Retype the data that follows line by line, exactly, and leave its pictures out.

== Segment start ==

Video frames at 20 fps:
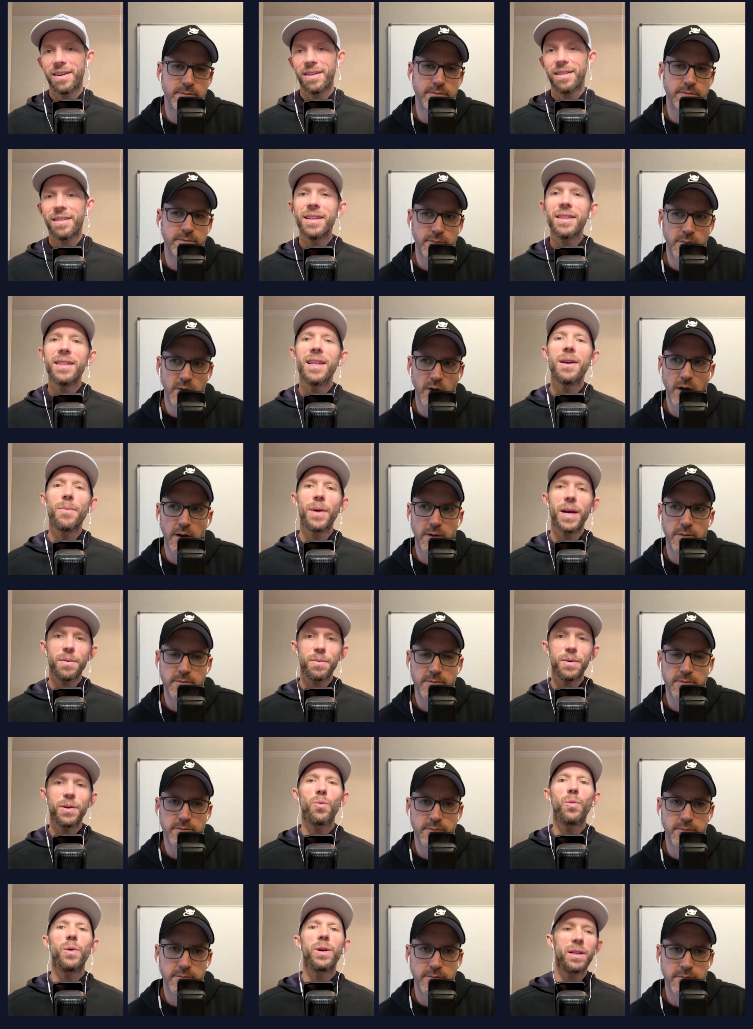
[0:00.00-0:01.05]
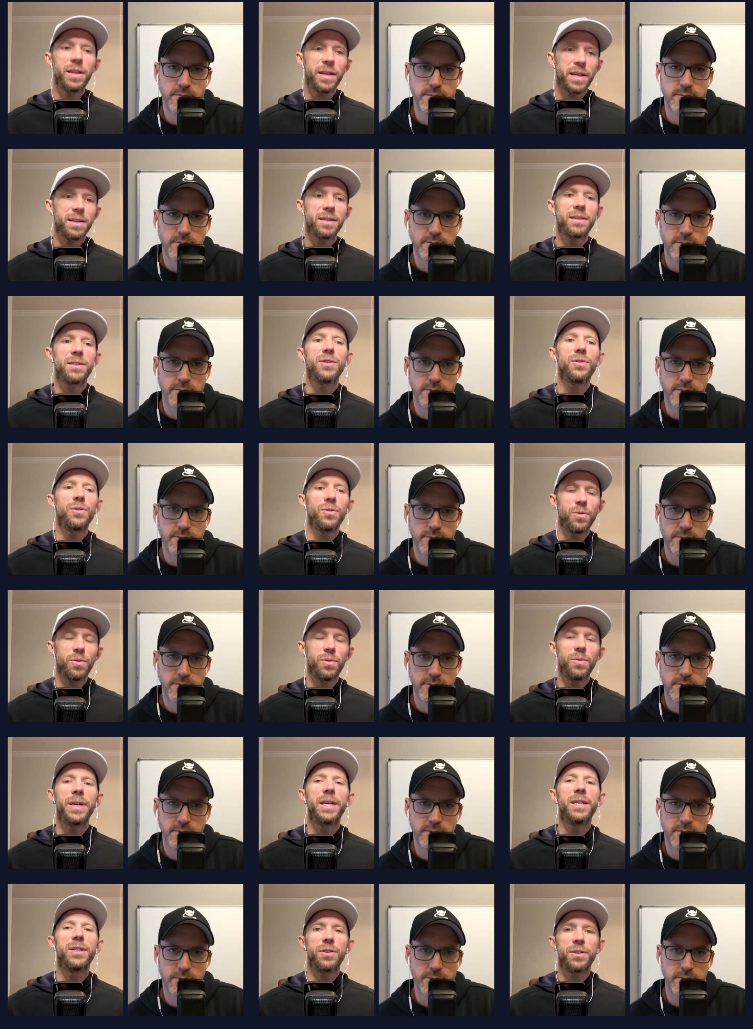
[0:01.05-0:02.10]
Speaker 1: then they might yeah. be willing to
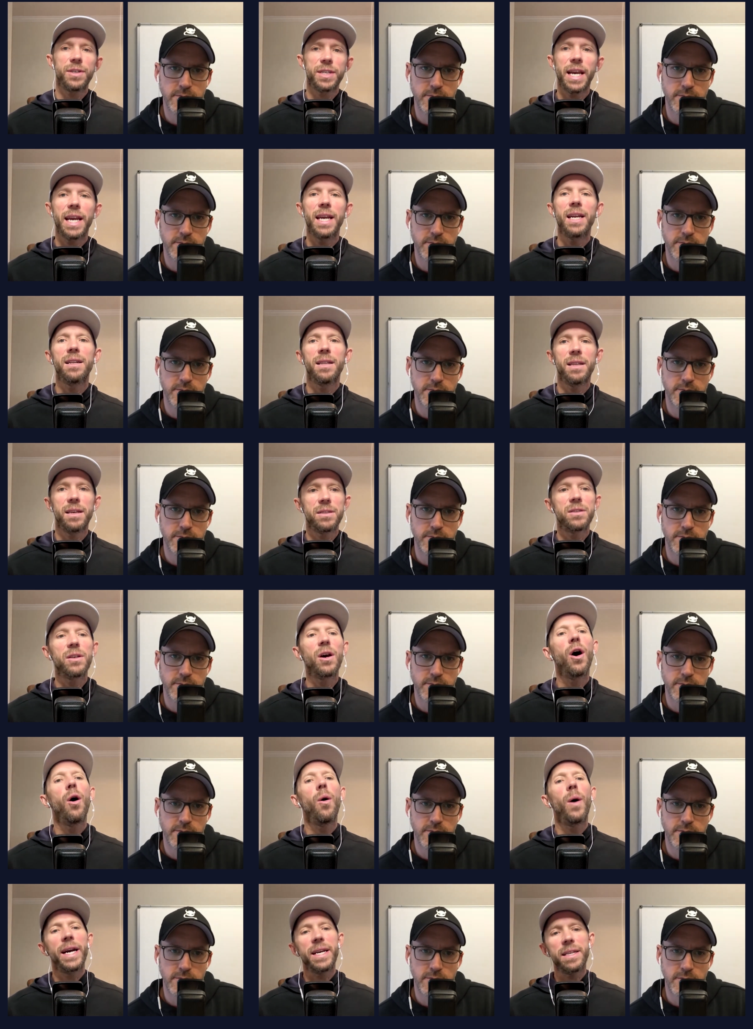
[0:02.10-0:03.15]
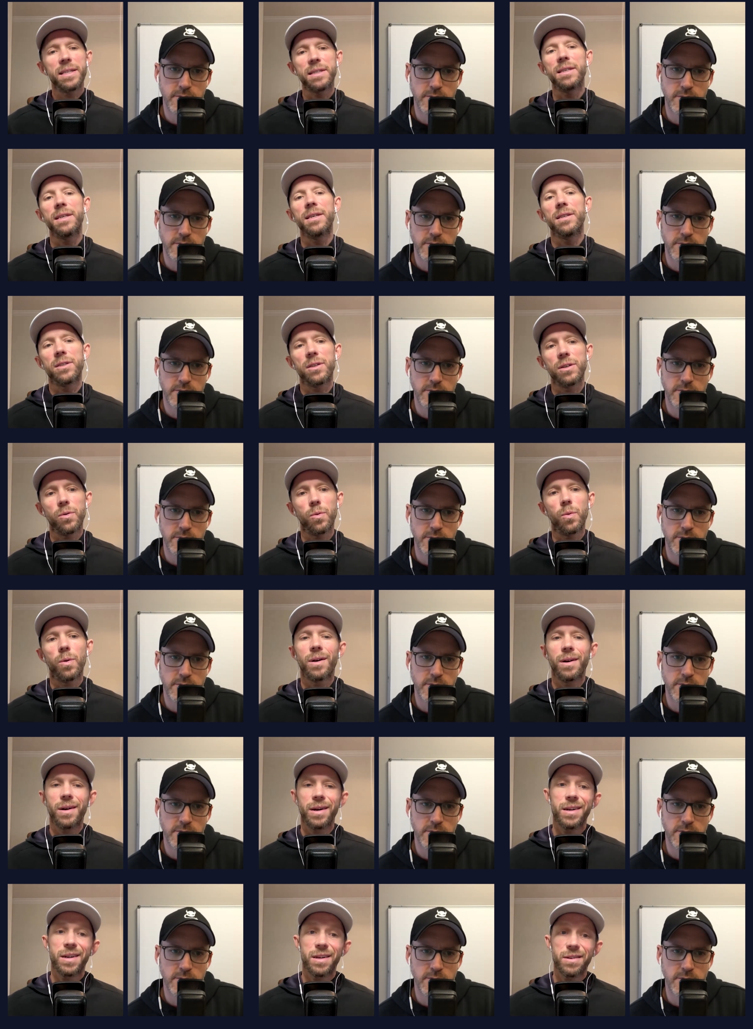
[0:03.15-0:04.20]
entertain this. Oh, I see. So we're
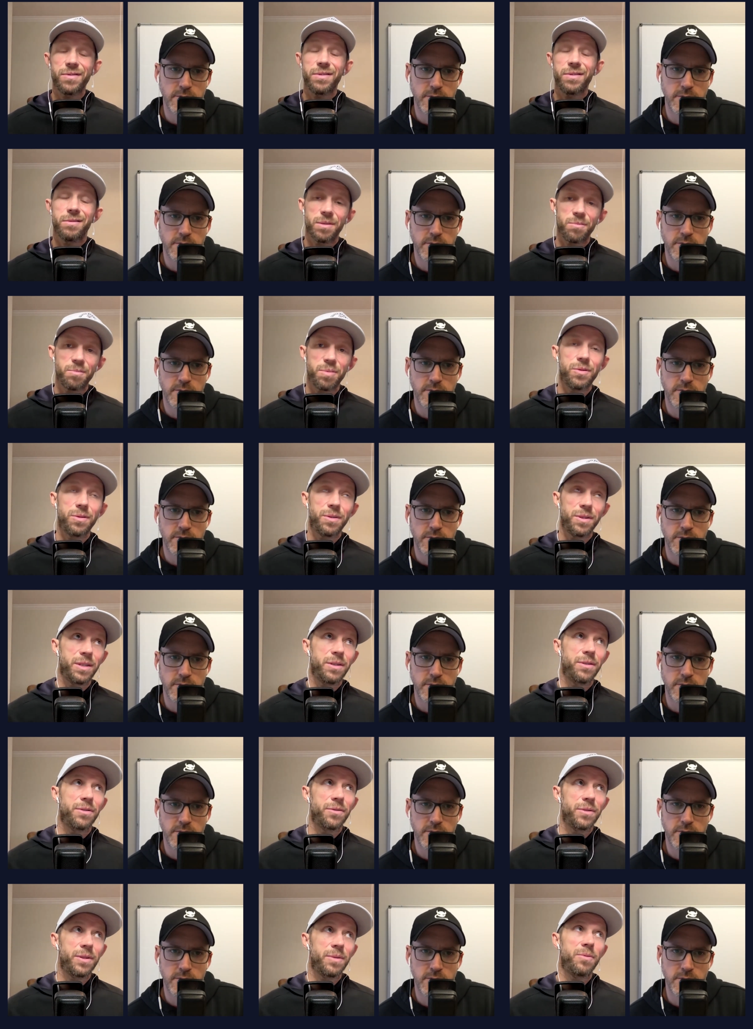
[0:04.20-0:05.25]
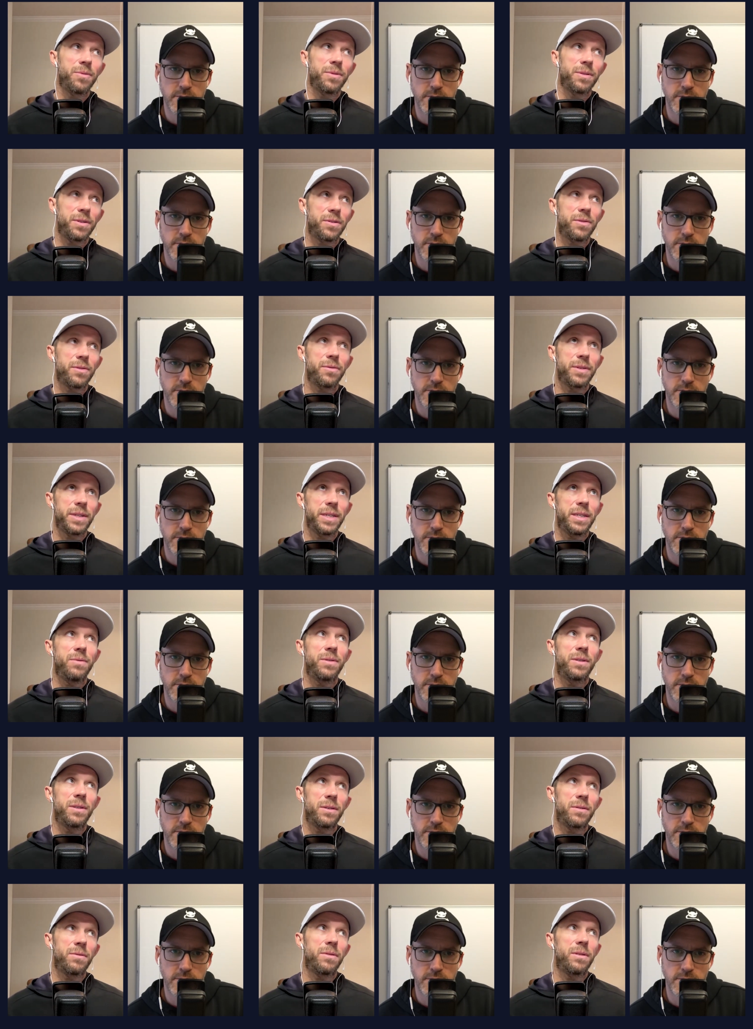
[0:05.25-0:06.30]
going to have to report your three point three,
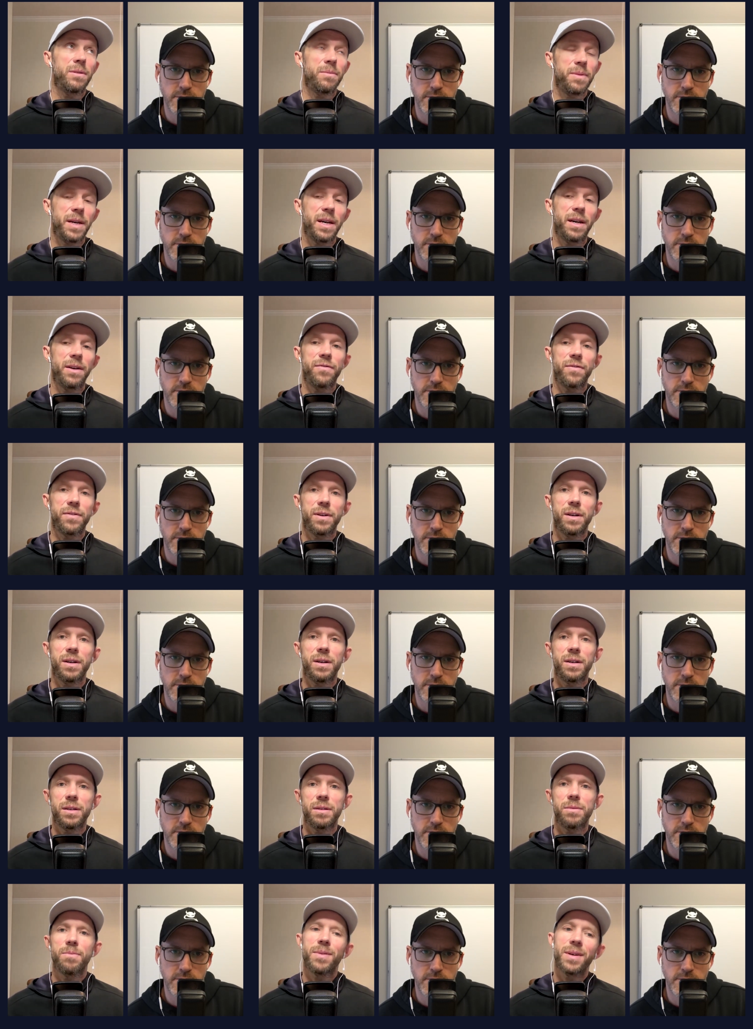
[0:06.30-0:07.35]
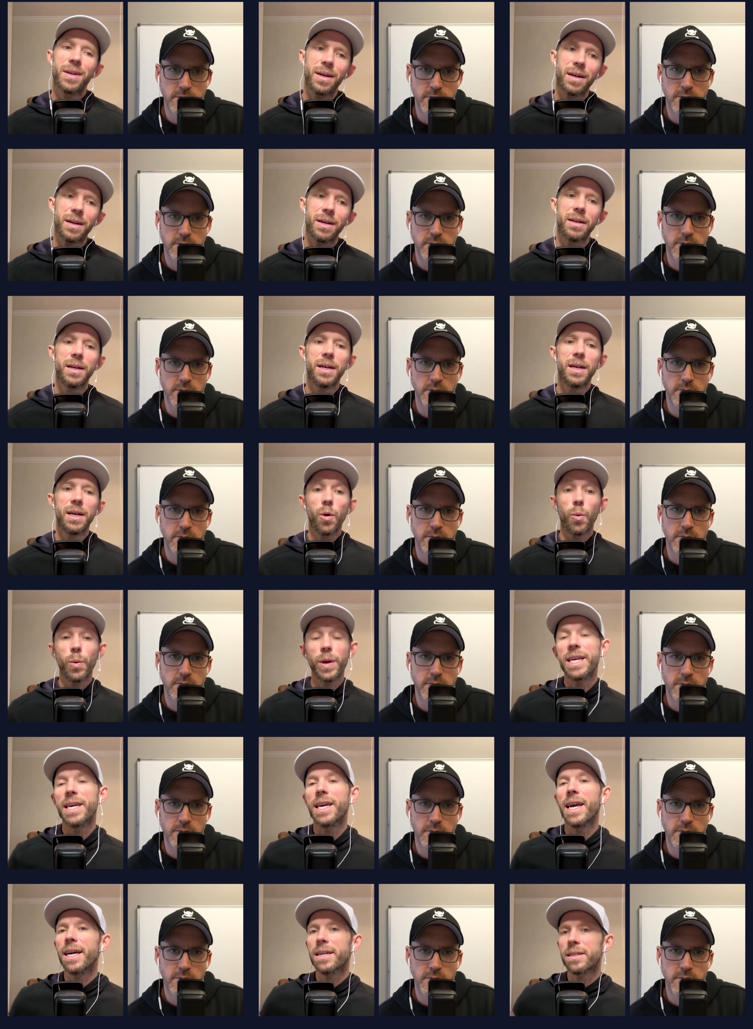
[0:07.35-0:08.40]
which is really bad for us. But we
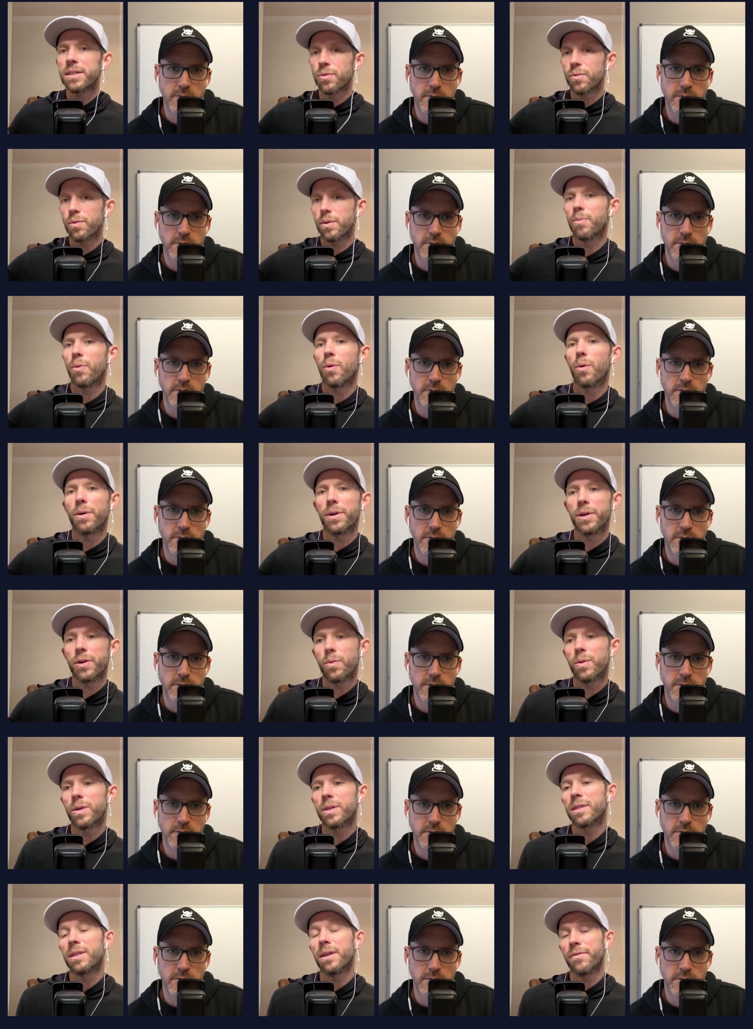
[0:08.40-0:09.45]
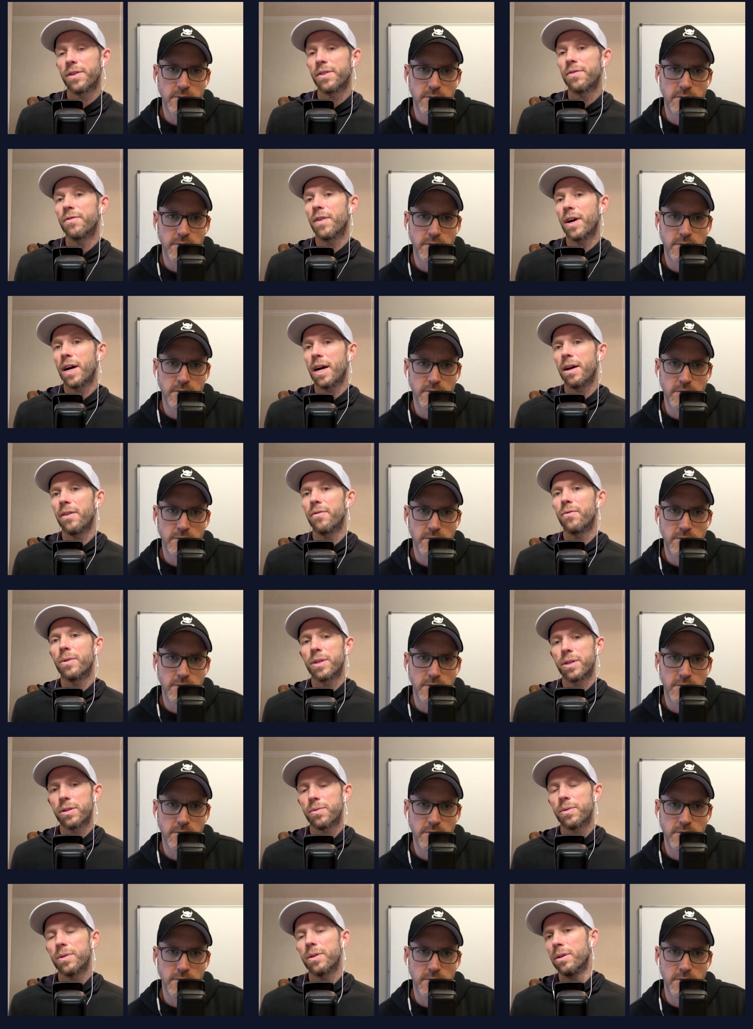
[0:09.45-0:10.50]
get to report your one seventy-five, which
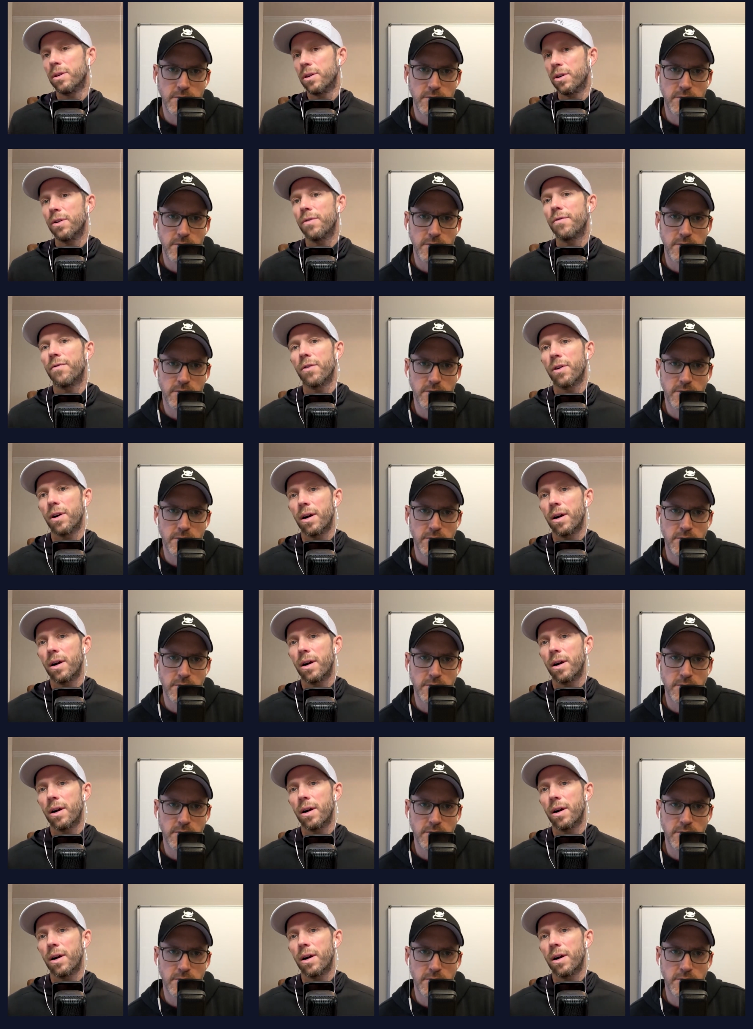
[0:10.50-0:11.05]
is really good for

== Segment end ==

## WRITTEN REPLY
Video frames at 20 fps:
[0:00.00-0:01.05]
[0:01.05-0:02.10]
Speaker 1: then they might yeah. be willing to
[0:02.10-0:03.15]
[0:03.15-0:04.20]
entertain this. Oh, I see. So we're
[0:04.20-0:05.25]
[0:05.25-0:06.30]
going to have to report your three point three,
[0:06.30-0:07.35]
[0:07.35-0:08.40]
which is really bad for us. But we
[0:08.40-0:09.45]
[0:09.45-0:10.50]
get to report your one seventy-five, which
[0:10.50-0:11.05]
is really good for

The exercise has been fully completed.